A new, undeclared partnership between Tuareg separatists and an al-Qaeda-affiliated armed coalition is rocking Mali’s ruling junta and causing havoc across the country’s north.
Yet it remains unclear whether this collaboration has scope to become deeper and more official, or how long it will last.
On 25 April, Azawad Liberation Front (FLA) Tuareg separatists and Jamaat Nusrat al-Islam Wal-Muslimin (JNIM) fighters staged coordinated attacks on several Malian cities.
Sadio Camara, the defence minister, was killed in a suicide attack on his residence. And fighting has since been ongoing, with the rebels claiming control of the city of Kidal and strategic Tessalit military base in the northeast in recent days.

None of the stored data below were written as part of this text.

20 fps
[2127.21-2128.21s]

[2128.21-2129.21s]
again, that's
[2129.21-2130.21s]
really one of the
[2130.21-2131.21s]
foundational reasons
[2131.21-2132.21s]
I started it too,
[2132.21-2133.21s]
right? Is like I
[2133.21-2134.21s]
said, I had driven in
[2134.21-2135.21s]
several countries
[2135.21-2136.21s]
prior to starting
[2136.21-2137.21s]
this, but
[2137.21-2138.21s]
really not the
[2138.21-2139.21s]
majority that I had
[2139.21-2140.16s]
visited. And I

JNIM, a collection of armed groups from various Malian communities that formed an al-Qaeda-affiliated coalition in 2017, is blockading the capital Bamako and has called for a broad "common front" to "bring down the junta" and proceed with "a peaceful and inclusive transition".
The attacks, a Malian official told Middle East Eye, “were sudden and highly coordinated, targeting sensitive sites such as military bases and the airport, which disrupted the command structure”.

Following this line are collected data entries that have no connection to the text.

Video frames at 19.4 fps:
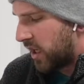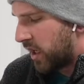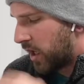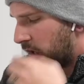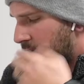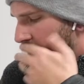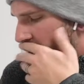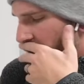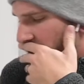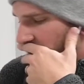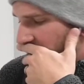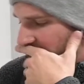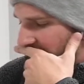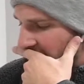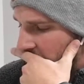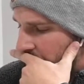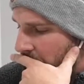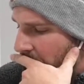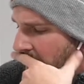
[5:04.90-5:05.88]
get into your 3
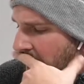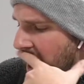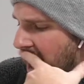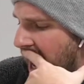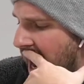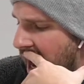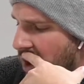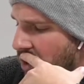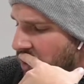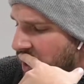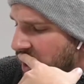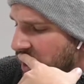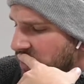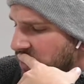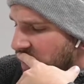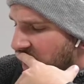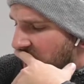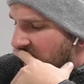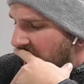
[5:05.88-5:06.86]
things, but how
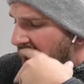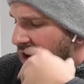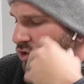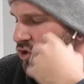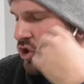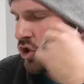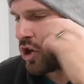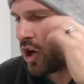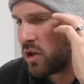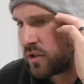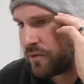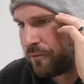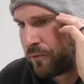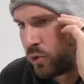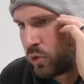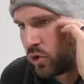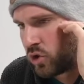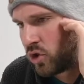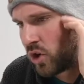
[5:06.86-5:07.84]
is your dog's
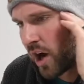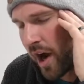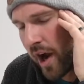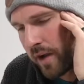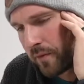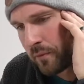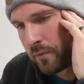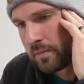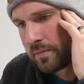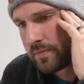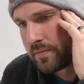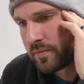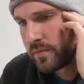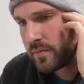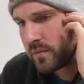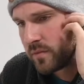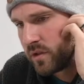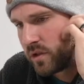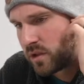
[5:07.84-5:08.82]
food drive?
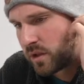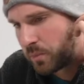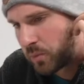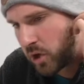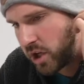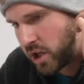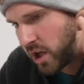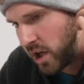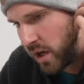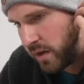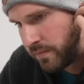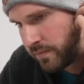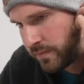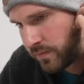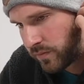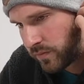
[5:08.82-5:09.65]
Is it pretty good?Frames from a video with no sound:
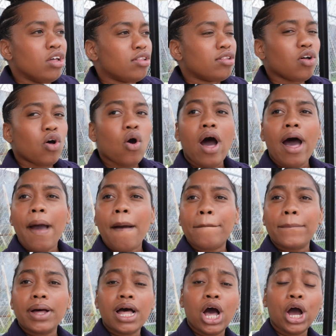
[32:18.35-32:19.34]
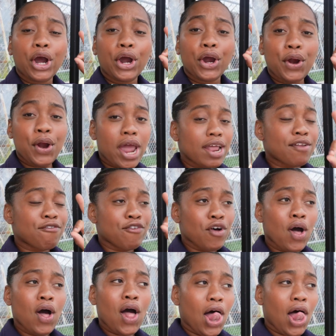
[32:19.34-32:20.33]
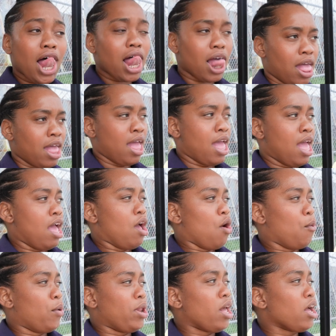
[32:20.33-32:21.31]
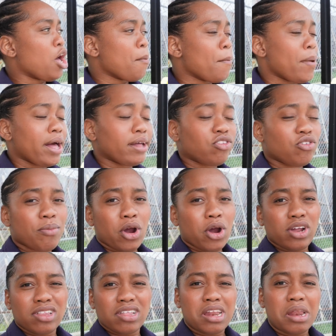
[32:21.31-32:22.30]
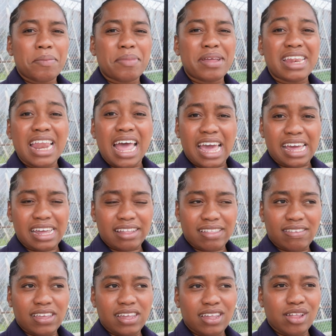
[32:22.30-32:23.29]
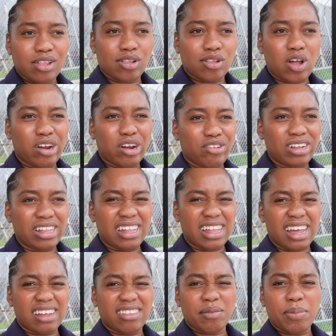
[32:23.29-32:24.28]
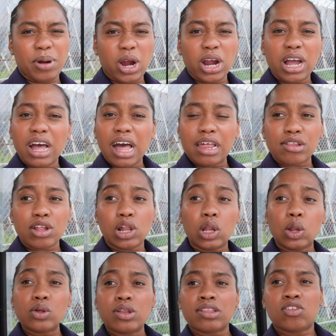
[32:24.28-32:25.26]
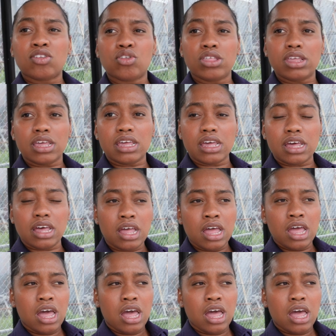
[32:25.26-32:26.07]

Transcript: So I'm grateful. When I come back tomorrow, it's going to be night. So I really like to park as close to theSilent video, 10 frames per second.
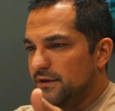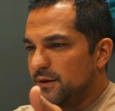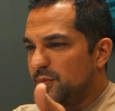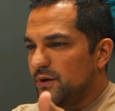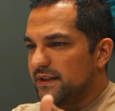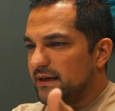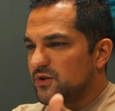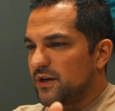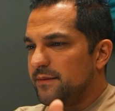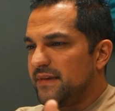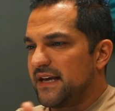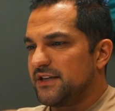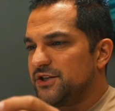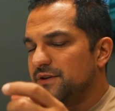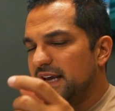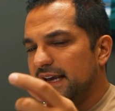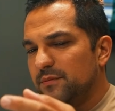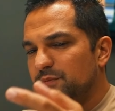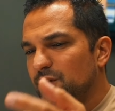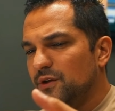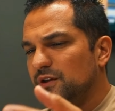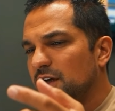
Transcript: The point that I'm trying to make is you can't build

The official, who spoke on condition of anonymity, said “the speed and simultaneity of the attacks exposed gaps” in the Malian’s government’s defensive coordination.
Mali’s military government, which took control after coups in 2020 and 2021, insists the situation is largely stable.
The official claimed the army, which is supported by Russia’s Africa Corps paramilitary force, “regained control within hours”.
Ahmed, a Timbuktu resident, said that clashes are still ongoing and members of the Africa Corps had been taken prisoner by the FLA.
“Kidal, Gao and surrounding areas are witnessing intermittent fighting, with some locations effectively under siege,” he said.
Tuareg separatist sentiments have endured in northern Mali for a century, with rebellions against the central state breaking out repeatedly since the colonial French exited in 1960.
The most significant was in 2012, when the National Movement for the Liberation of Azawad (MNLA), a secular separatist organisation, allied with religious conservative Tuareg group Ansar Dine to launch attacks on the Malian government, seizing the north and precipitating a coup in Bamako.
Despite declaring northern Mali an independent state named Azawad, the groups were defeated following infighting and United Nations and French military interventions.
Yet the fighters remained on the fringes of Mali’s society and territory.
Ansar Dine became the leading member of JNIM. Meanwhile, the FLA was founded in 2024, merging the MNLA’s remnants with other Tuareg groups.
Wary of the MNLA’s previous experiences with Ansar Dine, where stark differences emerged over the latter group’s hardline interpretation of Islam, the FLA largely kept JNIM at arm’s length.
Yet now, despite those ideological differences, there is clear evidence of coordination between the two groups.
Jibrin Issa, a writer and political analyst specialising in Sahel affairs, told MEE that the latest developments represent “a marriage of necessity from Azawad’s perspective, and an operational arrangement from al-Qaeda’s perspective”.
“The aim is to distract the Malian army in the north while jihadist groups push southwards to encircle the capital and open multiple pressure fronts simultaneously,” he said.